[Stored entries]
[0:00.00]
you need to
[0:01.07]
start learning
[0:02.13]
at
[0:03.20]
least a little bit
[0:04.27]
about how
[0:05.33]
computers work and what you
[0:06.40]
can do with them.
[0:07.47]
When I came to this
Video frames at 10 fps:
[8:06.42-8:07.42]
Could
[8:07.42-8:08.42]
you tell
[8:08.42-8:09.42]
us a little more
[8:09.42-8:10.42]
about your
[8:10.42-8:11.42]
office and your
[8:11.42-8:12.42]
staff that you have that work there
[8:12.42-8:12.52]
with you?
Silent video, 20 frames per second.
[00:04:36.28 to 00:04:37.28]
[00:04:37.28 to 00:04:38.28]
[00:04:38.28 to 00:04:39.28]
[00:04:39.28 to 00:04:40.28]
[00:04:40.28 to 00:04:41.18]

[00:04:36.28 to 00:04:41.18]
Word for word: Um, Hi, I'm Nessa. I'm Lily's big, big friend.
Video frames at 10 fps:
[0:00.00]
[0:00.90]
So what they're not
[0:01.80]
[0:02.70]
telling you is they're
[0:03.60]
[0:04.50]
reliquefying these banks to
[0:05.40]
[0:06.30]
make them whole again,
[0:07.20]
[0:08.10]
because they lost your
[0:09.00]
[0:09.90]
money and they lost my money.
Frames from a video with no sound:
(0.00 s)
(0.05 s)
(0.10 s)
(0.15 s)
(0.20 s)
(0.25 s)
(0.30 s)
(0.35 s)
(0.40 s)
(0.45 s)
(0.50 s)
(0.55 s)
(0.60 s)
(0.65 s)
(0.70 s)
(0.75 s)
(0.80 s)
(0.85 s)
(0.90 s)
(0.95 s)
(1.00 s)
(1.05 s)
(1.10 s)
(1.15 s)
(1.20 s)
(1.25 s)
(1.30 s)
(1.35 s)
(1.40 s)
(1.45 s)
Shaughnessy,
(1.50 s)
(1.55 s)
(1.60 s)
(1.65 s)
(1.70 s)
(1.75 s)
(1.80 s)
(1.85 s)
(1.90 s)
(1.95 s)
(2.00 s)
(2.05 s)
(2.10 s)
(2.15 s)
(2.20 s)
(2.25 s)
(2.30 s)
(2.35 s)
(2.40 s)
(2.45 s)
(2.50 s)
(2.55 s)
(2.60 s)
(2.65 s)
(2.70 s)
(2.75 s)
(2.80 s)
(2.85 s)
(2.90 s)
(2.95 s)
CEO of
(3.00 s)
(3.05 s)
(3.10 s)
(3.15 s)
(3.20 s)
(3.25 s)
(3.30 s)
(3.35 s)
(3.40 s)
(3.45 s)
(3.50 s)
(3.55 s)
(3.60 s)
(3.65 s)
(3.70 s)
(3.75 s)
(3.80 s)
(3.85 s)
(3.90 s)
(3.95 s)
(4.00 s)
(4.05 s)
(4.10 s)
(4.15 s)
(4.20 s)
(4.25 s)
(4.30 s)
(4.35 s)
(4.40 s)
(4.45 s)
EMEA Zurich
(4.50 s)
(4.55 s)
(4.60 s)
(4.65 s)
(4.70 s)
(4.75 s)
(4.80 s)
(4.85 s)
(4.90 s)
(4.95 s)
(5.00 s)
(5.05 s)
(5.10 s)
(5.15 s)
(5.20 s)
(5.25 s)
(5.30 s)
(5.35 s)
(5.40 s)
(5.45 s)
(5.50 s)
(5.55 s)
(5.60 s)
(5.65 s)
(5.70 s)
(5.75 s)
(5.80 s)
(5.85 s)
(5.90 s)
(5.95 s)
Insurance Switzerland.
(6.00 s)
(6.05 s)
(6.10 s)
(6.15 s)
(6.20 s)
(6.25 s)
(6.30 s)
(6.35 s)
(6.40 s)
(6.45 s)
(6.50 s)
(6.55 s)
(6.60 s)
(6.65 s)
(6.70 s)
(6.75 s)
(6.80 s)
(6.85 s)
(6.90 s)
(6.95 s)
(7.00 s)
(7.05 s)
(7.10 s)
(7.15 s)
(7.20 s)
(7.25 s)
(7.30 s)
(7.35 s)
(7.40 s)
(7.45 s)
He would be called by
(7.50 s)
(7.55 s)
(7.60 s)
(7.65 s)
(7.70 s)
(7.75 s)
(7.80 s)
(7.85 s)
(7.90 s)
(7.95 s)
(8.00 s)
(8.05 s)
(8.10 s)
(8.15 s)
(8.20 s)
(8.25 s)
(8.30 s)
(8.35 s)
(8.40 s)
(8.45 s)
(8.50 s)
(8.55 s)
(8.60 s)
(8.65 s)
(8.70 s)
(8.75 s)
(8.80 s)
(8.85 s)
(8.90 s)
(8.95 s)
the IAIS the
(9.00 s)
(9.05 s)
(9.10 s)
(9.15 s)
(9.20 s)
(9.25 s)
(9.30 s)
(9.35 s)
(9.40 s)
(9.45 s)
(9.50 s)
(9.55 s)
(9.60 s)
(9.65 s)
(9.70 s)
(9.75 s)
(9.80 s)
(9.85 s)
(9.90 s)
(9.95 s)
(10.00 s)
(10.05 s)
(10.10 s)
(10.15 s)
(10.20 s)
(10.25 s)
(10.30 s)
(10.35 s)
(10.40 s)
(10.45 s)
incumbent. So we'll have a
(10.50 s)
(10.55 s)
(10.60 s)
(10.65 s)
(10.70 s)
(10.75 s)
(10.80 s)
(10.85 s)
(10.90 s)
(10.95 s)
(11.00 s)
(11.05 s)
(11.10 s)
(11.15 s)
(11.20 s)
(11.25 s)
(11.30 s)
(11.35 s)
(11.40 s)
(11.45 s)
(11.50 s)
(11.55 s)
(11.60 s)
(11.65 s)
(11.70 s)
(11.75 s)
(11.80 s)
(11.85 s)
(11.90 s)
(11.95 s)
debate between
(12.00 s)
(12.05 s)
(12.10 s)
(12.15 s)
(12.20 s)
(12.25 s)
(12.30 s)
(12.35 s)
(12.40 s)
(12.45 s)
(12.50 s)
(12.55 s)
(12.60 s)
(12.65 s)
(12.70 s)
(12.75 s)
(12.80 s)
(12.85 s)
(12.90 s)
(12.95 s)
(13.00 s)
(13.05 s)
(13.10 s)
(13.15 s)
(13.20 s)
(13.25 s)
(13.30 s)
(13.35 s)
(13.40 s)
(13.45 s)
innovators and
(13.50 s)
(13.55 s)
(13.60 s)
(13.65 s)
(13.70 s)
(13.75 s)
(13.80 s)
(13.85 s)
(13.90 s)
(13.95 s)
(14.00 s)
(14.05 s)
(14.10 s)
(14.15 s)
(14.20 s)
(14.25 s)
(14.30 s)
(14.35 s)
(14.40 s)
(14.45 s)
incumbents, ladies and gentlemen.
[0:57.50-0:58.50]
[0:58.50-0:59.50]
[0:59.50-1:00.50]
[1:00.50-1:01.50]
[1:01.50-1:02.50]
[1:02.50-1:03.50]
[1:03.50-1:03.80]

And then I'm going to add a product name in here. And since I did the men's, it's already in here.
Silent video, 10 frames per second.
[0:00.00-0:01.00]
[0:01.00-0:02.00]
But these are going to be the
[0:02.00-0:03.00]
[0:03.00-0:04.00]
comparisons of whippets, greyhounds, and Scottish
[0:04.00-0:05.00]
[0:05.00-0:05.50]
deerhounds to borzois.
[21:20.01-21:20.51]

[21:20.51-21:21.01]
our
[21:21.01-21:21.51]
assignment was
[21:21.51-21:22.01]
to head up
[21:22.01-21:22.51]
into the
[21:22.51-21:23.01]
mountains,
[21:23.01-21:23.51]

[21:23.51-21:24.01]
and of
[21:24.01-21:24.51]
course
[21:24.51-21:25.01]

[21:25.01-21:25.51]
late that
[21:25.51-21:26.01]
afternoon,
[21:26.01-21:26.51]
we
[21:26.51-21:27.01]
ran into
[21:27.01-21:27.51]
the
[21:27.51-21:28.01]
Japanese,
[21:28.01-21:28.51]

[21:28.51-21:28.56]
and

_Work instruction:_ Word for word, restate the data above from its first line down to and including the line with "[00:04:38.28 to 00:04:39.28]".

_Solution below:_
[0:00.00]
you need to
[0:01.07]
start learning
[0:02.13]
at
[0:03.20]
least a little bit
[0:04.27]
about how
[0:05.33]
computers work and what you
[0:06.40]
can do with them.
[0:07.47]
When I came to this
Video frames at 10 fps:
[8:06.42-8:07.42]
Could
[8:07.42-8:08.42]
you tell
[8:08.42-8:09.42]
us a little more
[8:09.42-8:10.42]
about your
[8:10.42-8:11.42]
office and your
[8:11.42-8:12.42]
staff that you have that work there
[8:12.42-8:12.52]
with you?
Silent video, 20 frames per second.
[00:04:36.28 to 00:04:37.28]
[00:04:37.28 to 00:04:38.28]
[00:04:38.28 to 00:04:39.28]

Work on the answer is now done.